A Wisconsin man has been hit with a stiff penalty after illegally killing a cow moose while on a northern Ontario hunt back in the fall of 2023. According to reports and a recent court bulletin, Larry Szura, of New Auburn, Wisconsin, shot the animal from a public roadway and then attempted to cover it up by convincing his hunting partner to falsify a tag.
For his actions, Szura was found guilty in the Ontario Court of Justice in mid-December of three offenses which included discharging a firearm down the travelled portion of a roadway, hunting moose without a license, and possessing illegally killed wildlife.

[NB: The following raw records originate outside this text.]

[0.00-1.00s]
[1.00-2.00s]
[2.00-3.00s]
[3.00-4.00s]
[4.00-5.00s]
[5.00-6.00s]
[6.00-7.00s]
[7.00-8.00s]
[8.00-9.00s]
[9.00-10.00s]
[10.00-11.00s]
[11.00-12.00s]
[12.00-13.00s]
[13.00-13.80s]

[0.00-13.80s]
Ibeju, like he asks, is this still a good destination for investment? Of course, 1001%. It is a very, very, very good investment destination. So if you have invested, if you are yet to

According to the Ministry of Natural Resources and Forestry, the incident took place on September 29, 2023, near Pickle Lake. Officers stated that Szura shot the cow moose with a high-powered rifle while the animal was standing in the middle of a travelled portion of Nort Road, a clear violation of safety rules prohibiting the discharge of firearms toward or along public roads. In addition to letting the illegal shot go from a roadway, he was also without any form of a valid tag or the proper license for that class of animal.

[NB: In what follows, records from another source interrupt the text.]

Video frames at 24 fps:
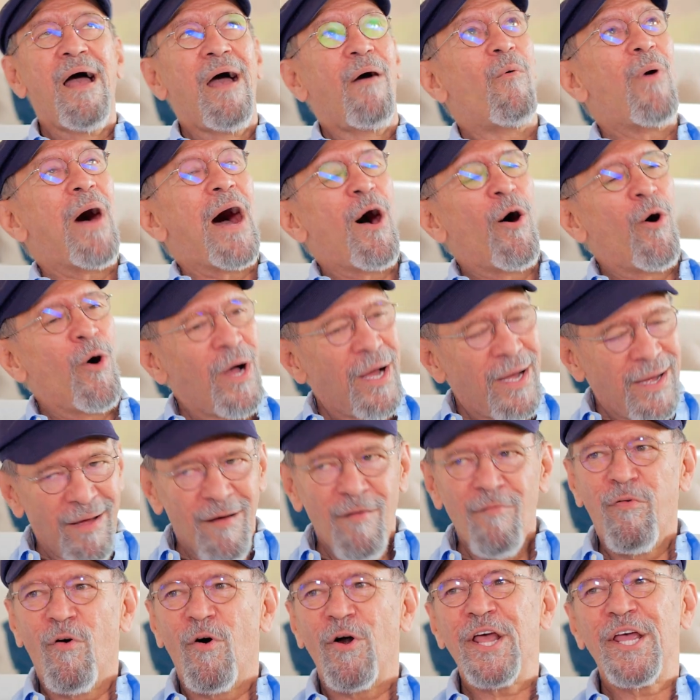Wow,
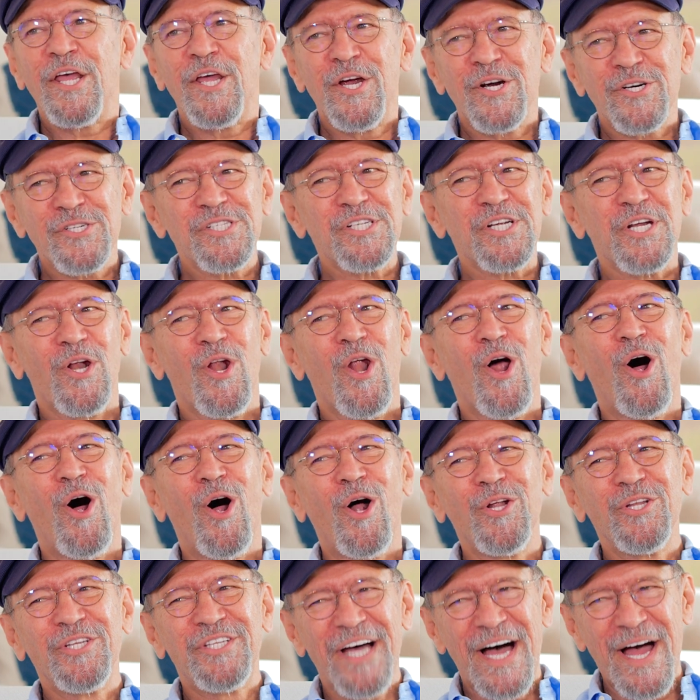40 years is a
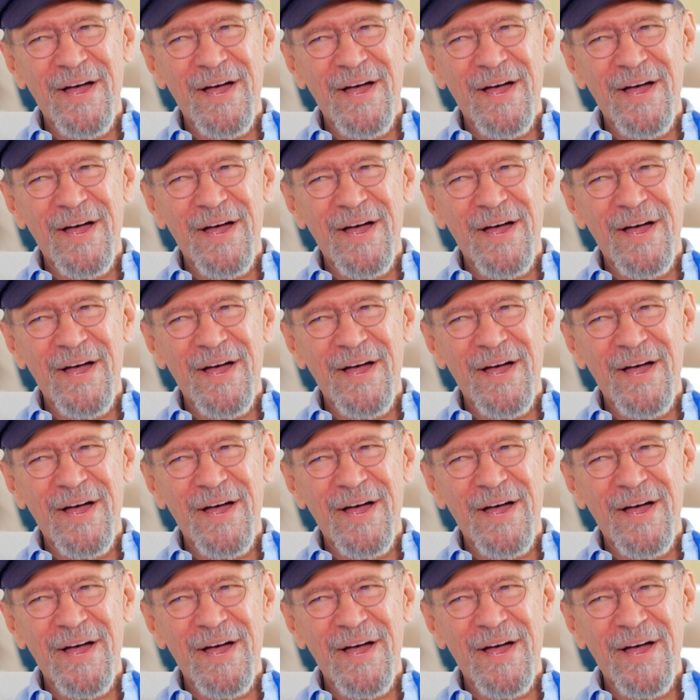long time.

In what was his best attempt at quick thinking, Szura reportedly drove more than 13 kilometres (8 miles) to rendezvous with his hunting partner (who had no idea that Szura was out hunting at all, let alone illegally) and somehow talked him into putting his cow tag on the dead animal. After securing the tag to the animal’s ear, Szura then abandoned the carcass on the roadside and jumped the border back to the United States the next morning. It wasn’t until five days later that Conservation officers located the abandoned moose and launched a subsequent investigation that would later trace the kill back to Szura.

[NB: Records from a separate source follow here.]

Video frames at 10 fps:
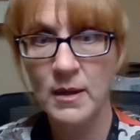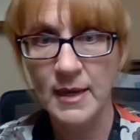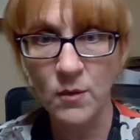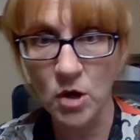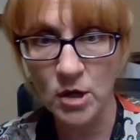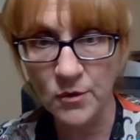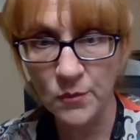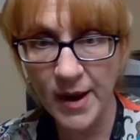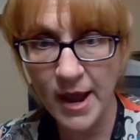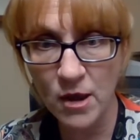Now we're on to
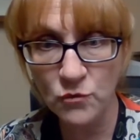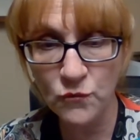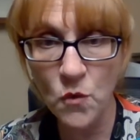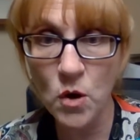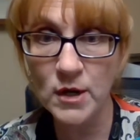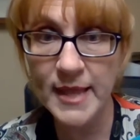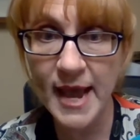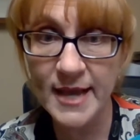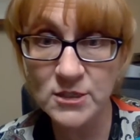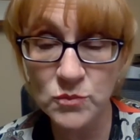round 4,
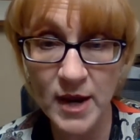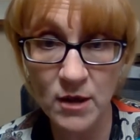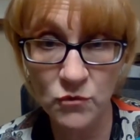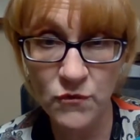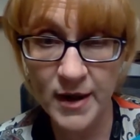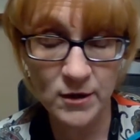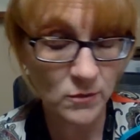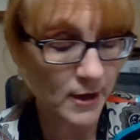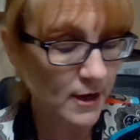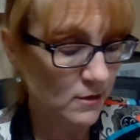last round, final
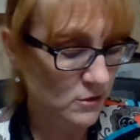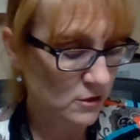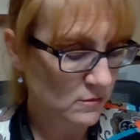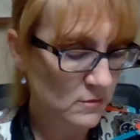round.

Two years later, that investigation finally culminated in court where Justice of the Peace Pat Clysdale-Cornell imposed a fine of $28,750 along with a 10-year suspension of Szura’s Ontario hunting licence, effectively banning him from hunting anywhere in the province for a decade.
This case is the latest in a series of high-profile enforcement actions targeting American hunters in the region. In January of this year, three other men from Wisconsin were collectively fined nearly $28,000 and each received Ontario hunting bans ranging from five to 10 years after they were convicted of shooting moose from a motorboat and hunting swimming moose in the very same region during the fall of 2023.